Steve: Sure. There’s a million small businesses.

Gene: A million.

Steve: And I personally deal with each one of them.

Gene: Yeah, that’s right. And you’re very, very busy doing all of that, and we … Now, of those million small businesses that you deal with on a daily basis, I’m assuming that you’ve ran into one or two of them that have been startups. First of all, is a startup too small to get insurance?

Steve: No. And-

Gene: Why did I expect you to say that?

Steve: No, definitely not. And that’s actually a really great question. There’s a lot of layers inside of that and part of it is, it depends who is starting up the business, at what point they’re going to think of insurance at all. And in many cases, the startup wasn’t like, “Today I’m going to start a business.” It was something that grew and it was something they started doing and maybe it was what we might call a side hustle and maybe they didn’t need insurance, but it’s grown and now they’re formalizing it. That’s different than the person who’s, for a long time, been raising capital and looking at properties and really thinking about what the model’s going to be. And then one day it isn’t and the next day it is. Those are different circumstances and both require different kinds of insurance, but nothing is really too small. And one of the mistakes that a lot of business owners make is that they think they don’t need it or can’t afford it.

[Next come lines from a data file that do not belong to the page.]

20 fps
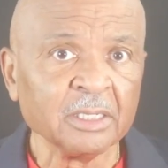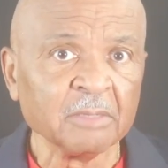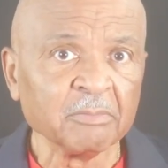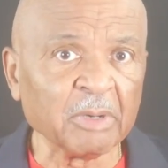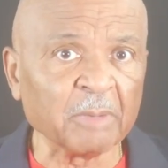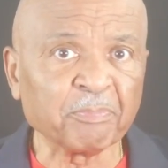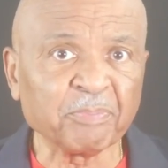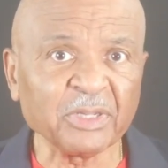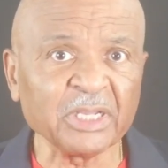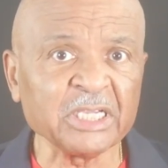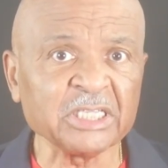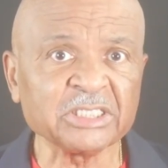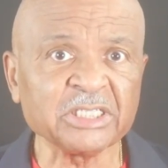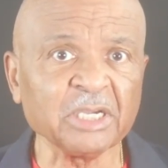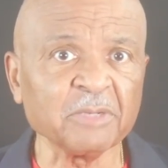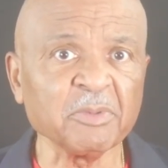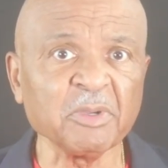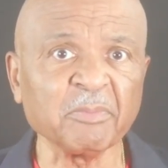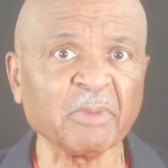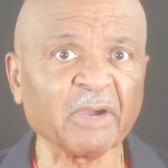But please
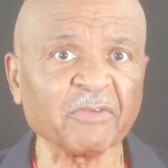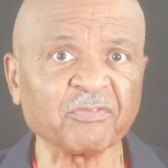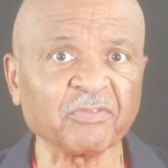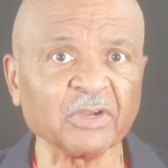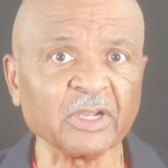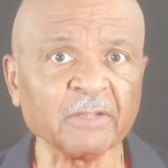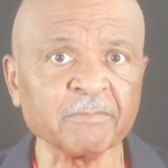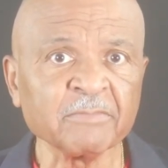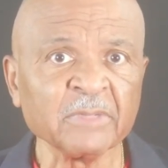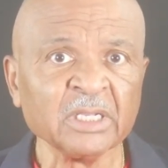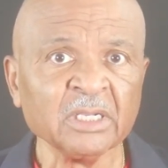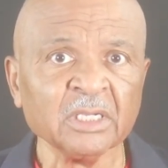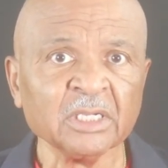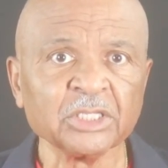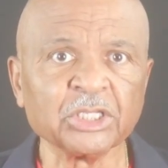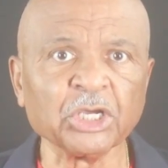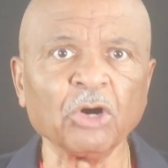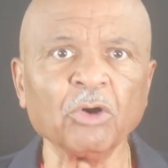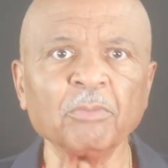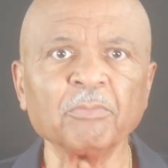hear me, my friend.
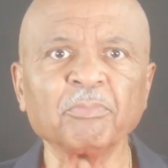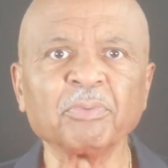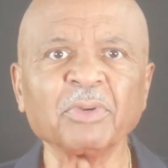Don't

And insurance is one of those things that it’s kind of a bummer to learn you did need right after the fact. But it is a process that you can do. You can do it and find out about it and get the right coverage for yourself. And for startups especially, you’re already kind of taking a leap. You’re already taking a risk and you ought to be thinking about the ways, “If this is a dream of mine that I want to continue, what are the things that I can control to ensure that that happens?” And part of that’s your own intelligence and your own hard work. And part of that is the trappings that go around it, like insurance.

Gene: You deciding to do business or provide insurance to a startup is a risk for you. So you want the business to succeed as much as the business owner wants them to succeed, right? I mean you guys are both in it. You’re taking that risk. So have you ever … you must … do you turn down business from startups? And if you have, I mean, what type of startup for you … you’ve been doing this 20 years, do you think to yourself like, “Oh man, this does not look like a great one.”

Steve: There’s insurance out there, really, for any business. And most insurance companies kind of have to decide, “What can we effectively cover and write so that we stay in business so we can keep covering and writing for our customers?” Every insurance company’s got to make a choice on some things that they can and can’t write. There are some things, like we will go to an extreme to say, “We’re not going to insure a dynamite manufacturer.” This is the kind of startup that we would probably avoid, but most businesses, and this is one of those things where you have experts for almost every part of your business and an agent is one of those. And they exist to find the right company for you. So if it’s a type of business that, for whatever reason, The Hartford won’t write, they exist to find a place for you to get covered and you will find insurance for your business. It’s just a question of working with the right people.

Gene: Got it. When you walk into some companies are there … when you meet or you’re introduced to somebody starting up a business or they come with a startup idea, what is your … how do you determine yourself after doing this for as long as you have that this is a good one or not a good one?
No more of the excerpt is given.